Closed NRGLine4Sec closed 5 years ago
The logic is in utils.py#sync_dedupe method: https://github.com/DefectDojo/django-DefectDojo/blob/master/dojo/utils.py. That might help (if you can read Python :))
Sorry, I'm not a developer so I understand a little bit Python and I haven't seen any line of code allows to check if a same vulnerability (like same CVE) is discovered by Nexpose and by OpenVAS for example. And especially it doesn’t tell me how to do it in DefectDojo. I would at least like to know if it is possible to import a multitude of reports from several scanners to the same target and to obtain a result of vulnerabilities without having duplicates in vulnerabilities discovered by all these scanners.
Hey , I was thinking of re-writing the logic behind deduplication using signals as suggested by @aaronweaver , the current deduplication works based on a multitude of elements but they are all specific to the scanner , like xss as reported by burp will have all of these elements different from an xss reported by nessus , this is an option that needs to be explored though .
So it is actually impossible to import report of OpenVAS and Nexpose or Nessus and to obtain a result of vulnerability without duplicates ? That is to say to obtain the correlated result of the vulnerabilities of several scanners without duplicates.
There is a pull request (#973 ) coming which adds CVE field, I think that might also help to have better deduplication.
I think that based on CWE and endpoint match we could have a decent enough dedupe process , the only issue is that currently most tools don't give a CWE field in the report or not one that is easy to parse (burp suite for example only sometimes gives a CWE-id or sometimes gives more than one) which would imply that we'd need to automatically populate the CWE-id field . CVE field I find is a bit finicky for dedupes ? @aaronweaver @devGregA Any ideas ?
Maybe some of these open source projects can help you https://github.com/archerysec/archerysec https://github.com/infobyte/faraday https://github.com/dradis/ https://github.com/cornerpirate/ReportCompilerSource https://github.com/denimgroup/threadfix
I think in general if two findings have the exact same CVE it's almost always a duplicate?
What I think might help is to have a manual "mark as duplicate" functionality", similar to the merge function?
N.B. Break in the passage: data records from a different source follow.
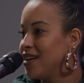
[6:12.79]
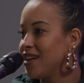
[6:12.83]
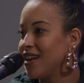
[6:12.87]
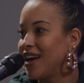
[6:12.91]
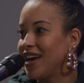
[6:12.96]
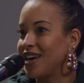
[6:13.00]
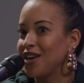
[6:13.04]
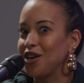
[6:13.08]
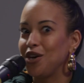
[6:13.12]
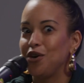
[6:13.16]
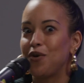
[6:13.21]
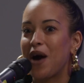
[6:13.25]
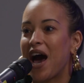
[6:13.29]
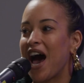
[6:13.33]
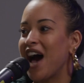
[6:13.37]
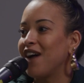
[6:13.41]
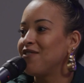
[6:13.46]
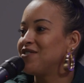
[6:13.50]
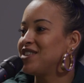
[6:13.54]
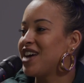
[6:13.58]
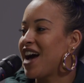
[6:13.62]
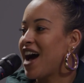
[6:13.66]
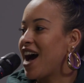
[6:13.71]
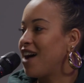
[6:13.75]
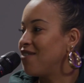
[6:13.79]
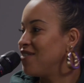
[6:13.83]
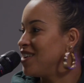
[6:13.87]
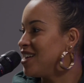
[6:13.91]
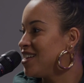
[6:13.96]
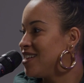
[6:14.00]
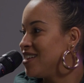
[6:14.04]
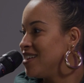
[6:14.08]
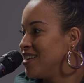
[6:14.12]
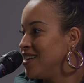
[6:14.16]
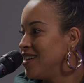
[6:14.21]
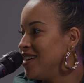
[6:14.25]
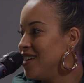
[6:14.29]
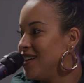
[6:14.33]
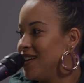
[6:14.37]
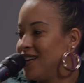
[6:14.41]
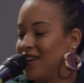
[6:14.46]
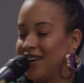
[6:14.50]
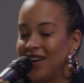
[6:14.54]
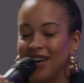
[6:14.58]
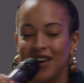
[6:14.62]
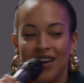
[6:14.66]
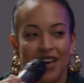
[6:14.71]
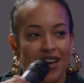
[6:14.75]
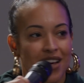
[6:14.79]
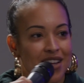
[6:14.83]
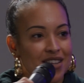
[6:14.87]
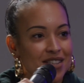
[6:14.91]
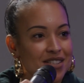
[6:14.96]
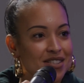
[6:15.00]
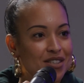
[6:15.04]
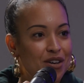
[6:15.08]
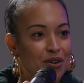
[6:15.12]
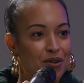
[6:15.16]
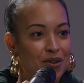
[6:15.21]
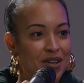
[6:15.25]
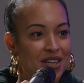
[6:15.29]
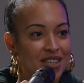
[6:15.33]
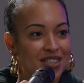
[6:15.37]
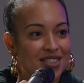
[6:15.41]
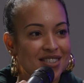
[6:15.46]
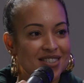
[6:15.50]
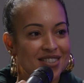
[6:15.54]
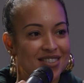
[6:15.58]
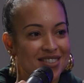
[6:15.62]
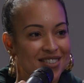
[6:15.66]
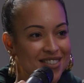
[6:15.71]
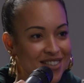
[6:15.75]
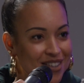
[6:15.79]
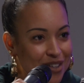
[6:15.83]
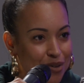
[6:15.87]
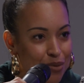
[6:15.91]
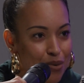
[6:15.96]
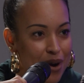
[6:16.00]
Like, you have to have it. And so it is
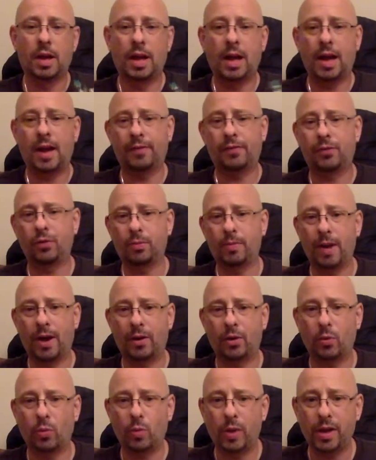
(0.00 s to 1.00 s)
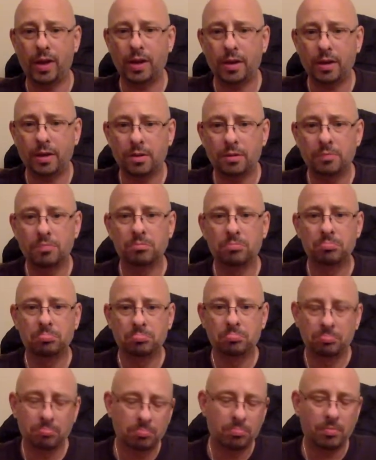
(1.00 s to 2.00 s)
After about a week,
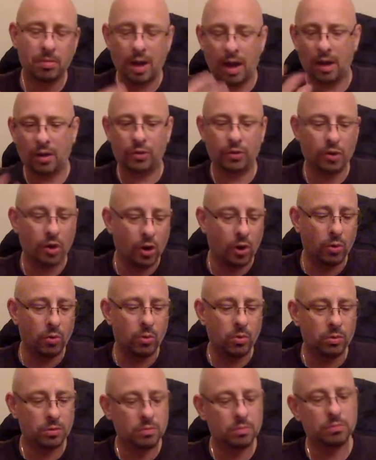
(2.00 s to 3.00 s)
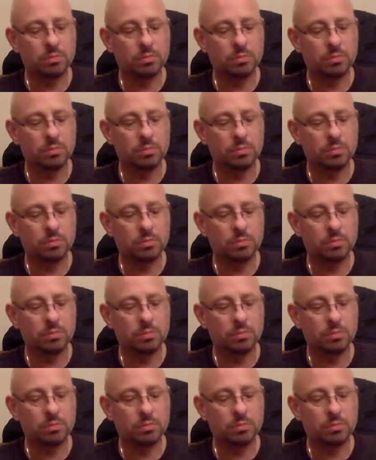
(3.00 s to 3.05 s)
I'll know,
Deduplication across different scanners will probably never be 100% accurate. A manual "mark as duplicate" function would allow an analyst to mark one issue as duplicate of another and after that DD can it's usual magic and perform deduplication on reruns, reports, etc.
I've actually been thinking of that myself , I'll be pushing an update to fix deduplication tonight/tomorrow morning and then maybe look into adding that options as well
But with a manual "mark as duplicate functionality", it's complicated to deduplicate the the result of the import of two reports with each about two hundred discovery vulnerabilities. They obviously apparently to do it with ThreatFix, so it must be possible to correlate the reports of several scanners without duplicates. Maybe with a parser who check for the id field of vulnerability (CVE, CWE,...) of all reports generated by all scanners taken into account by DefectDojo and correlate the result with one id of vulnerability ?
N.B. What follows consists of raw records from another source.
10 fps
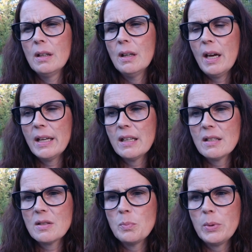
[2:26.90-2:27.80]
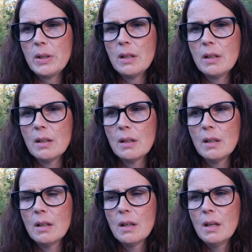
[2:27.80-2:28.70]
I guess being
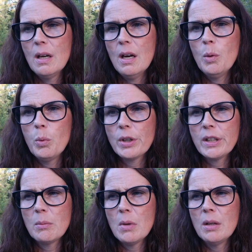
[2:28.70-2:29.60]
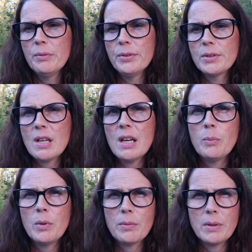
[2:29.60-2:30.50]
a working mom full
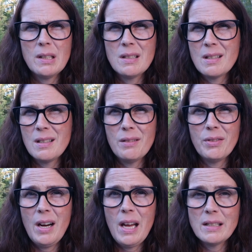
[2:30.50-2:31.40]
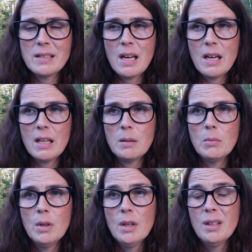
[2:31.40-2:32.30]
time with 3 kids, I never had time
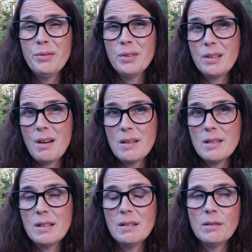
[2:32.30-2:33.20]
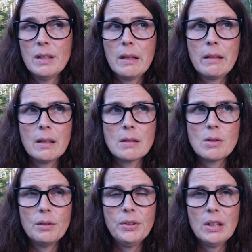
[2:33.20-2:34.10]
for a garden or anything.
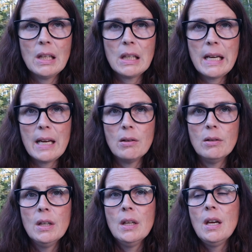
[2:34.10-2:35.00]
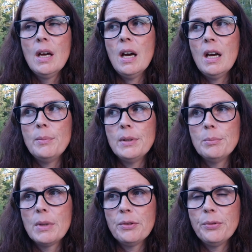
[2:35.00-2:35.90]
So I feel like now I'm in
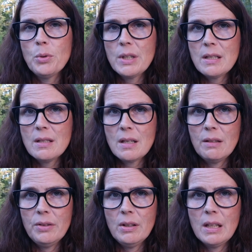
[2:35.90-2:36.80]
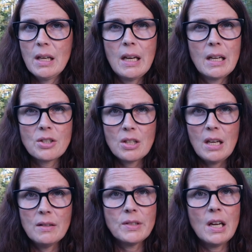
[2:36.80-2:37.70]
my 40s, I feel like I actually
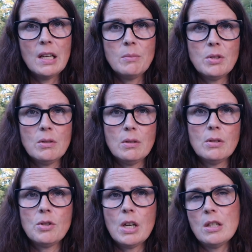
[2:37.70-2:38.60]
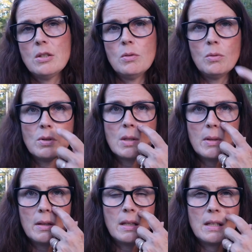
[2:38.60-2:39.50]
have time to try to do some of
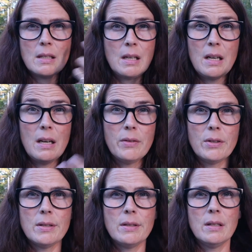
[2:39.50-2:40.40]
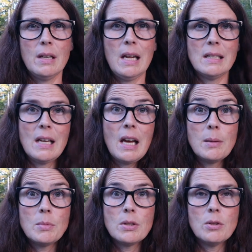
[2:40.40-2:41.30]
the things that I never had
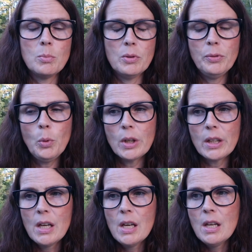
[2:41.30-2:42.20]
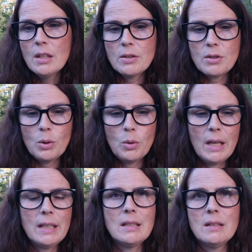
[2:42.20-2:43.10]
time to do before. So
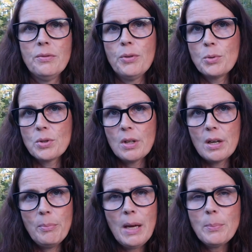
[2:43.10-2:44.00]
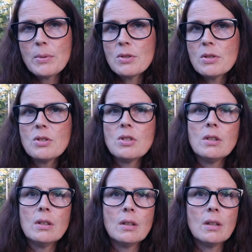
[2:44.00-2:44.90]
I froze a lot of peppers this
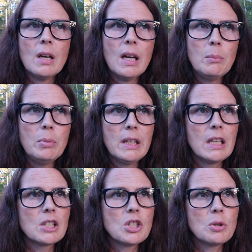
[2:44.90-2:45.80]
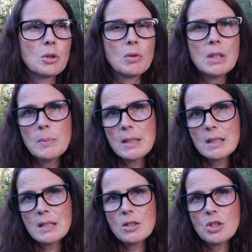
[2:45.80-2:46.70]
year, I blanched green
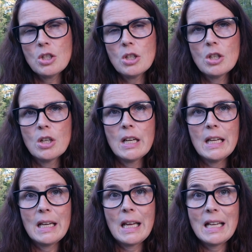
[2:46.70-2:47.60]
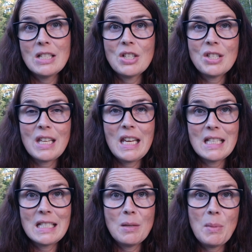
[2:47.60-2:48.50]
beans this year, and I just
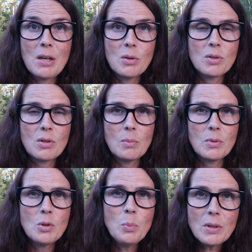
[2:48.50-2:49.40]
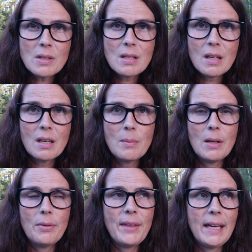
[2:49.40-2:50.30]
canned tomatoes. So I'm super excited
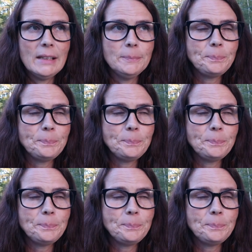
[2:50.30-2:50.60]
about that.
@NRGLine4Sec the manual dupe is only for edge cases and I think we need to think that one through. For dedupe we go with what the scanner exports and for some it's not as complete as others. Ideally it would be CVE + endpoint and possibly CWE's for the dupe match. We go through several iterations, so if the hash matches, then it's marked as a dupe, if not then it iterates through the endpoints and does comparisons. We've spent a fair amount of time on web scanners and not as much on the network type scanners. Some scanners will merge better than others based on what data the scanner exports.
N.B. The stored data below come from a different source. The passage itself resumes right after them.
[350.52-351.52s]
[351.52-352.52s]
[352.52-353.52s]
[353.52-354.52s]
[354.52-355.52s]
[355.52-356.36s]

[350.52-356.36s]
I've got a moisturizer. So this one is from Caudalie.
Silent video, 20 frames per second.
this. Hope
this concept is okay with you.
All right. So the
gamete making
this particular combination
Did you work on the deduplication with the result of different scanner ?
I think, it could be a good idea to add a field in the result when a vulnerability is discovered by different tool.
For example, if I have a vulnerability discovered by Nexpose and by OpenVAS, the Found By
field could be like Nexpose, OpenVAS
to know that the vulnerability is discovered by two different scanners.
The Mitigation
and References
field could also be improved by the information obtain in the report of Nexpose and in the report of OpenVAS to correlate these informations without dupplicate.
@aaronweaver ?
@NRGLine4Sec If you can show a sample of two identical findings from Nexpose and OpenVAS. My guess is that the endpoint and CWE aren't matching as d-edupe looks at that to figure it out.
How to deduplicate the result of a scan with OpenVAS and Nexpose on the same target ? When I import the OpenVAS report and the Nexpose report, the vulnerability found are detected as different vulnerability or most of them are the same.